> ENTRIES SUPPLIED:
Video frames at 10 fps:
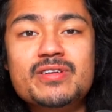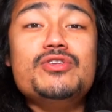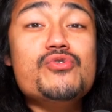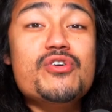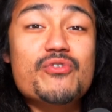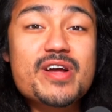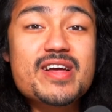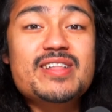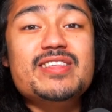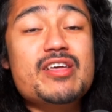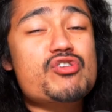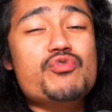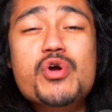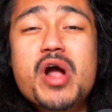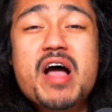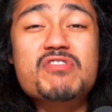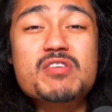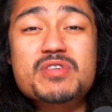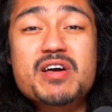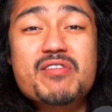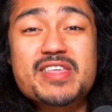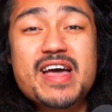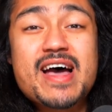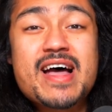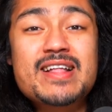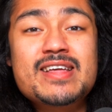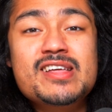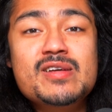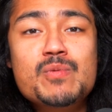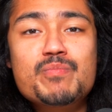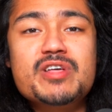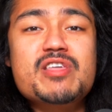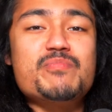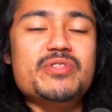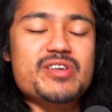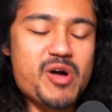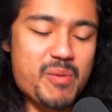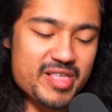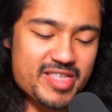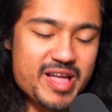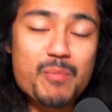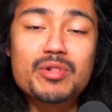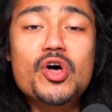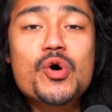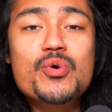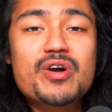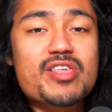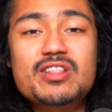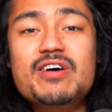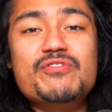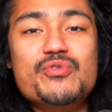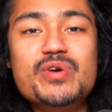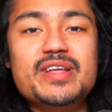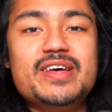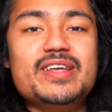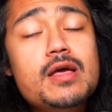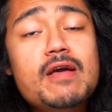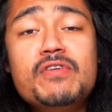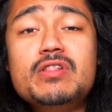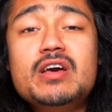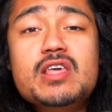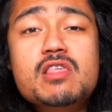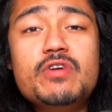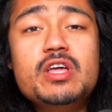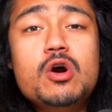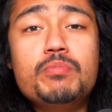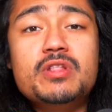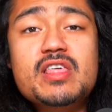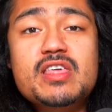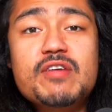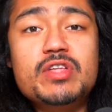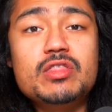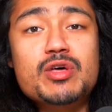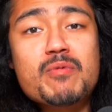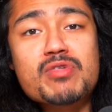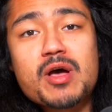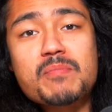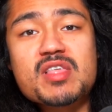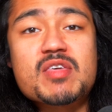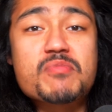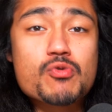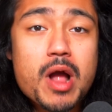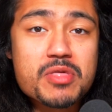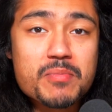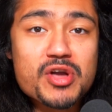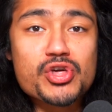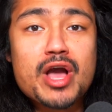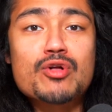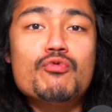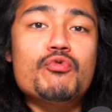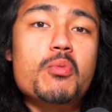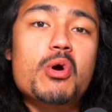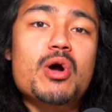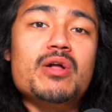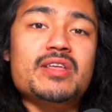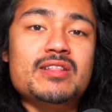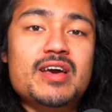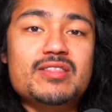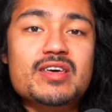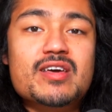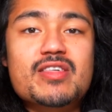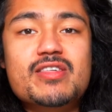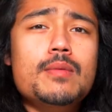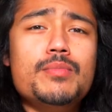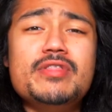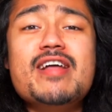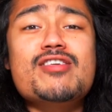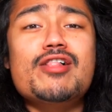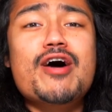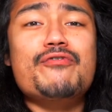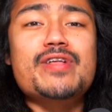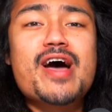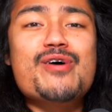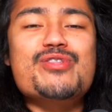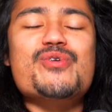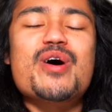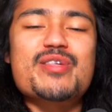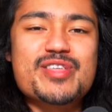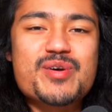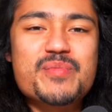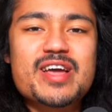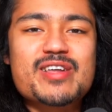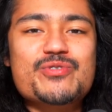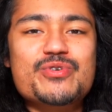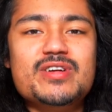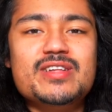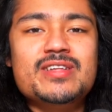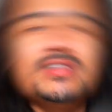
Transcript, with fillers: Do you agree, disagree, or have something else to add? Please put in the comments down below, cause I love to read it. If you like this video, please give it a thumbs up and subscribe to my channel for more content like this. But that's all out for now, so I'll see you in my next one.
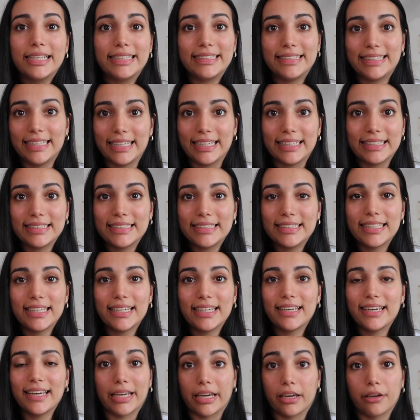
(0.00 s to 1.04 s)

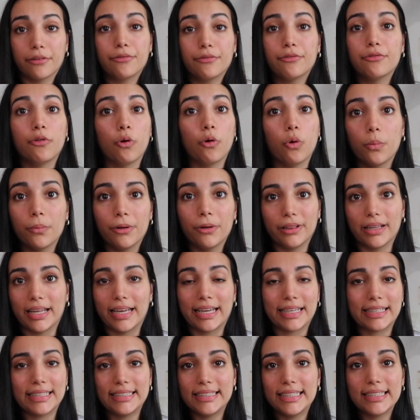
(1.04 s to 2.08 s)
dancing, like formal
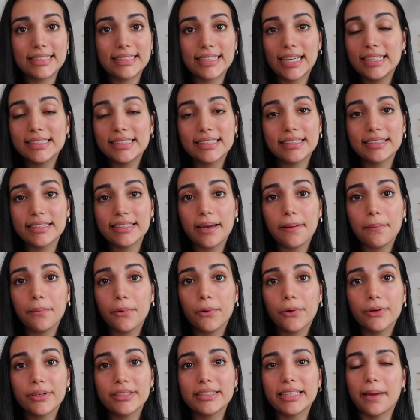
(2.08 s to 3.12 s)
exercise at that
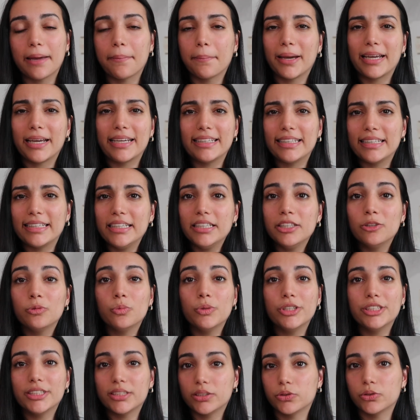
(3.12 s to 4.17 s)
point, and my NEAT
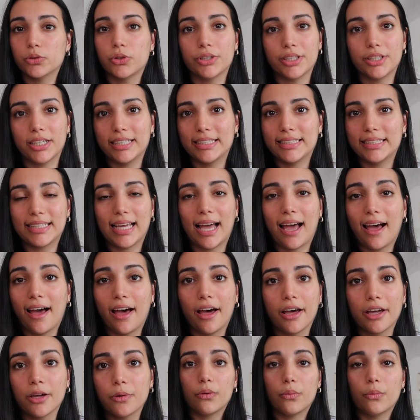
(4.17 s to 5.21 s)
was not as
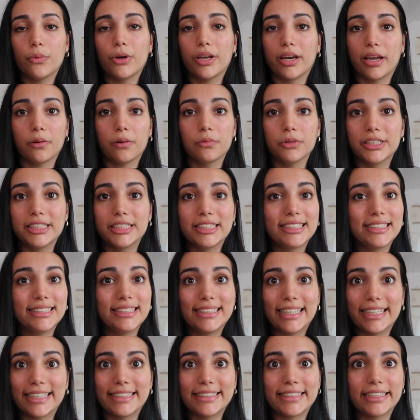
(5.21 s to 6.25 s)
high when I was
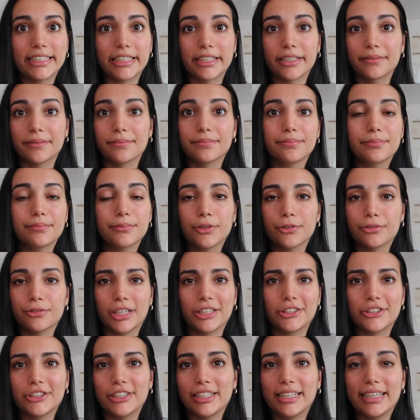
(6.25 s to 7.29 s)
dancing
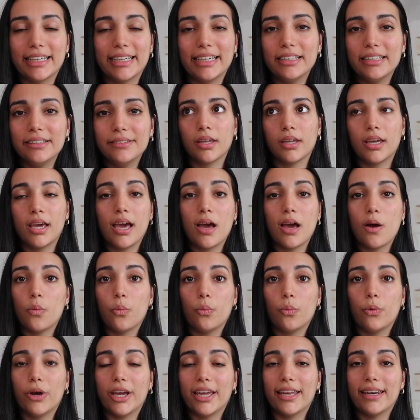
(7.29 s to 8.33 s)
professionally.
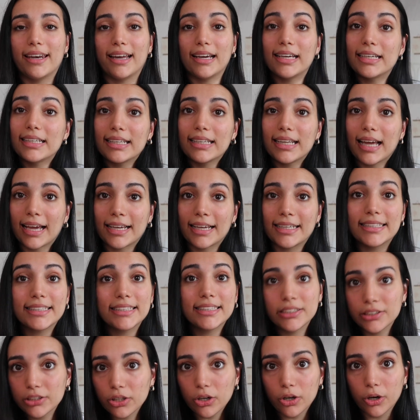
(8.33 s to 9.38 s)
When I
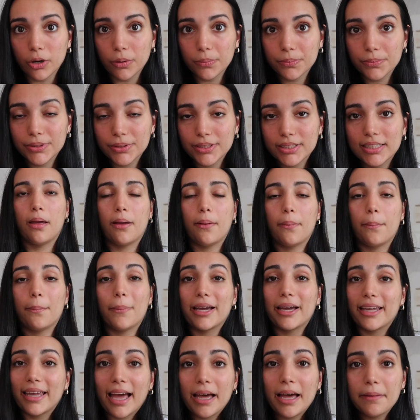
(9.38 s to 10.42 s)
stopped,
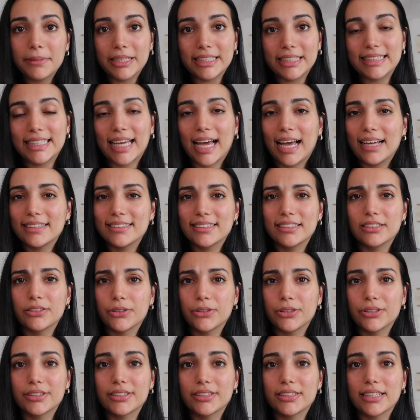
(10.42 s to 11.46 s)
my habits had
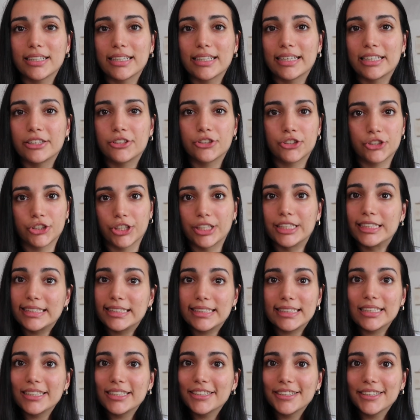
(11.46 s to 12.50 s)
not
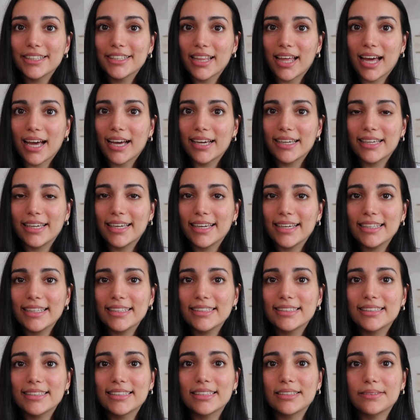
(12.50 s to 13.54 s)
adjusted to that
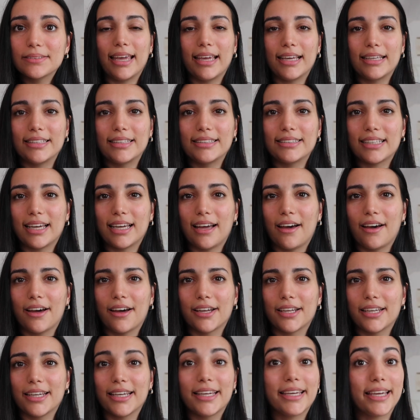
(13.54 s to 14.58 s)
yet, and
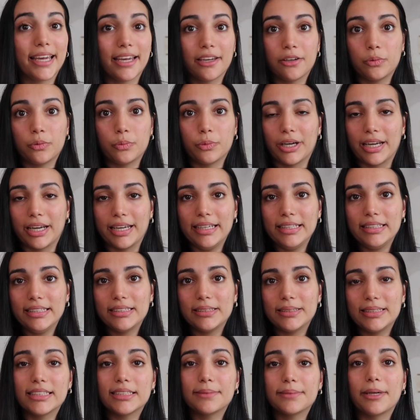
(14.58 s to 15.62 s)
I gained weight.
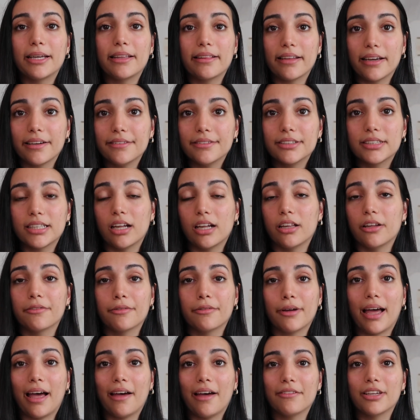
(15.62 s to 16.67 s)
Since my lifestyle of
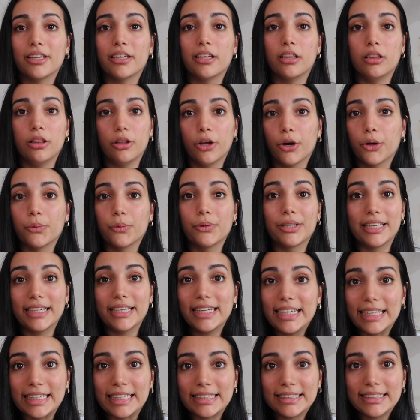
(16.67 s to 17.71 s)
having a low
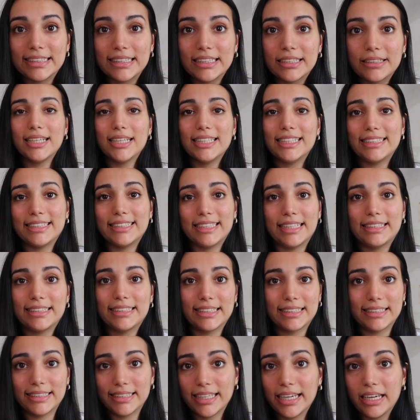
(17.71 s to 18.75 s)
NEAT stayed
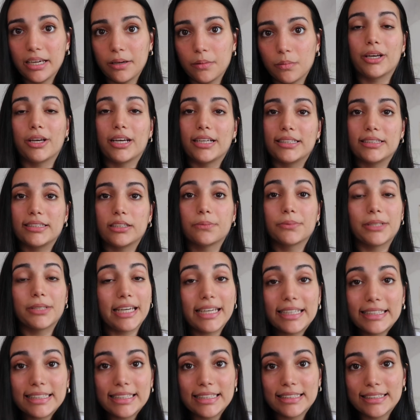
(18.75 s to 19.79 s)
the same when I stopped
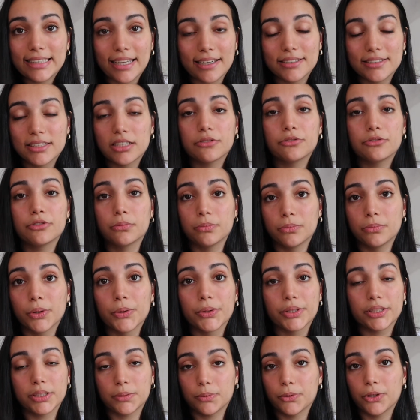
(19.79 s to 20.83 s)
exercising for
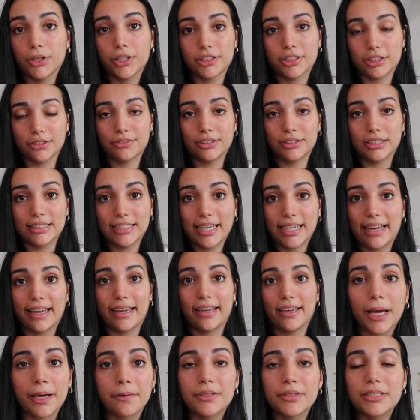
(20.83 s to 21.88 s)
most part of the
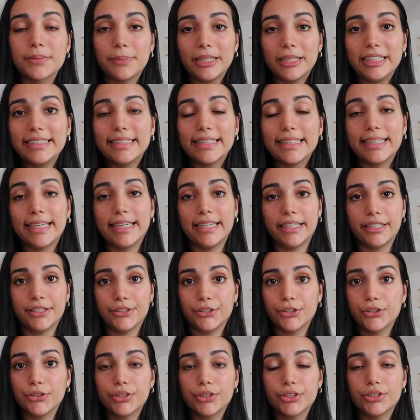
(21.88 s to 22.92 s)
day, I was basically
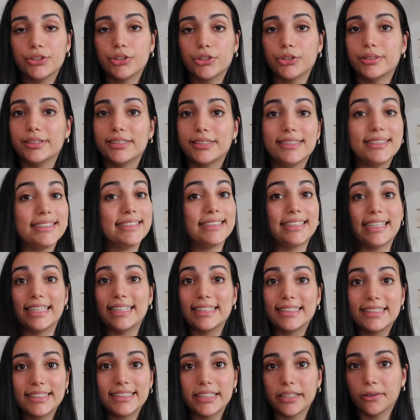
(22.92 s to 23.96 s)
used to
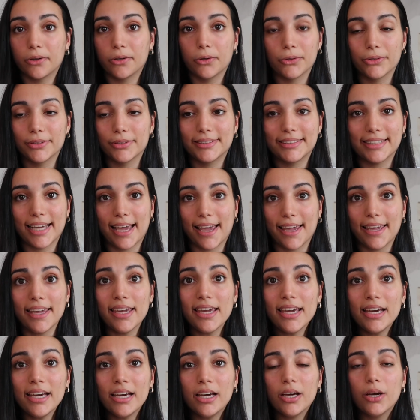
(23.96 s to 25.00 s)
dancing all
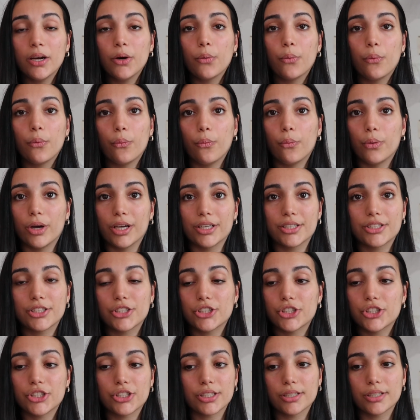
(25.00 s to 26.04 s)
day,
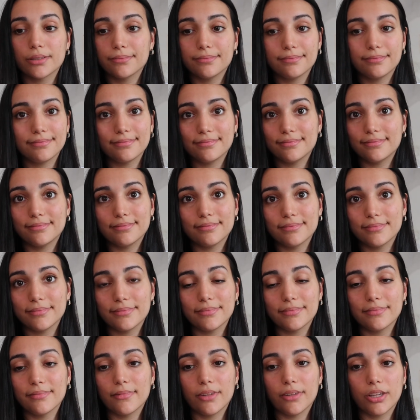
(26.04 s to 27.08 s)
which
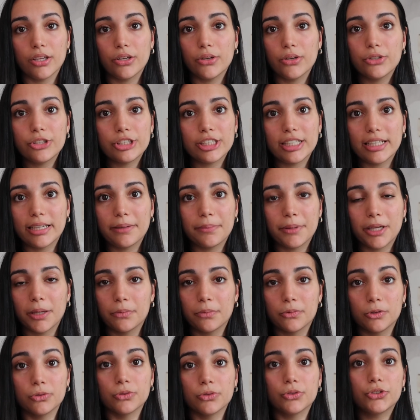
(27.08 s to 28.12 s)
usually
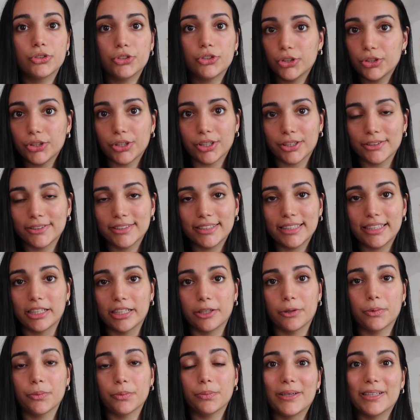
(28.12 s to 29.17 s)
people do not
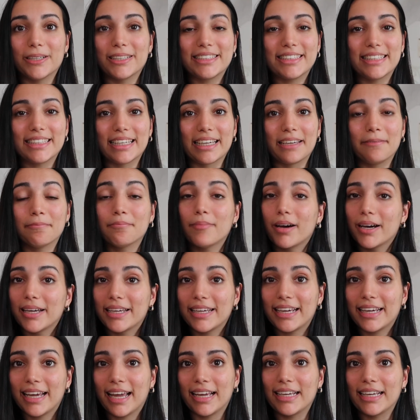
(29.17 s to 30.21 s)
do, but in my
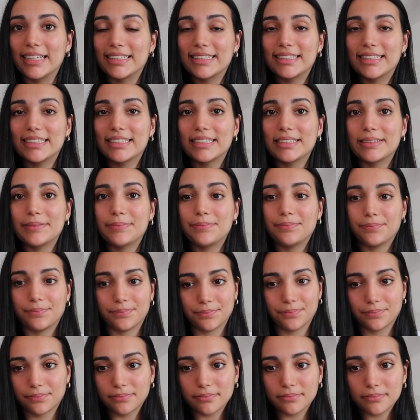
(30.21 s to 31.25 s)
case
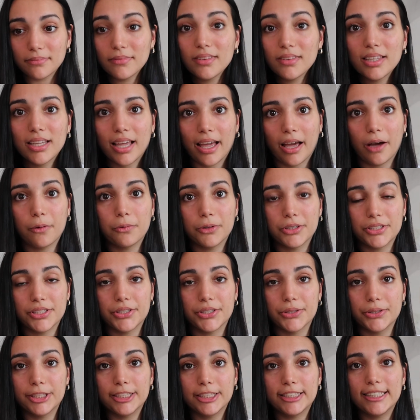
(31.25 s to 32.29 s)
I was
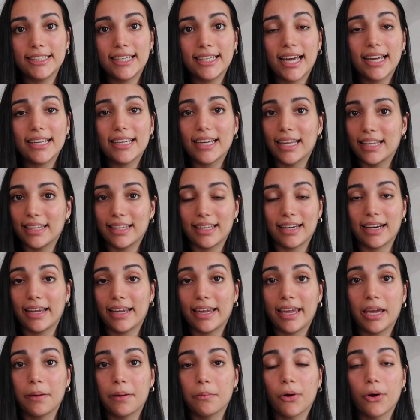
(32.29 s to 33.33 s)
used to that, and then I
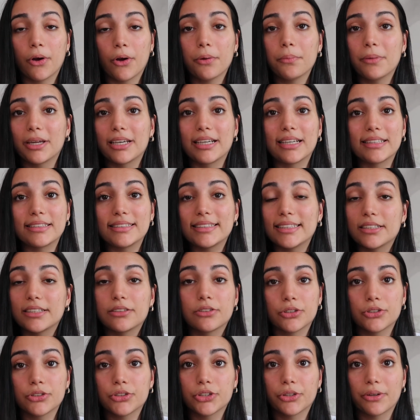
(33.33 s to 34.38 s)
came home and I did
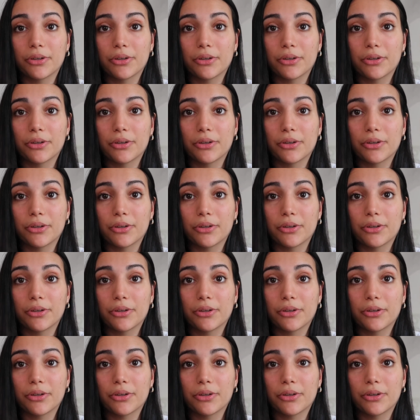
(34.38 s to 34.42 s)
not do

> WHAT TO WORK ON: Return only the lines from the one that contains "(22.92 s to 23.96 s)" through the closing line of the data, inclusive, reproduced exactly and with every picture left out.

> RESPONSE:
(22.92 s to 23.96 s)
used to
(23.96 s to 25.00 s)
dancing all
(25.00 s to 26.04 s)
day,
(26.04 s to 27.08 s)
which
(27.08 s to 28.12 s)
usually
(28.12 s to 29.17 s)
people do not
(29.17 s to 30.21 s)
do, but in my
(30.21 s to 31.25 s)
case
(31.25 s to 32.29 s)
I was
(32.29 s to 33.33 s)
used to that, and then I
(33.33 s to 34.38 s)
came home and I did
(34.38 s to 34.42 s)
not do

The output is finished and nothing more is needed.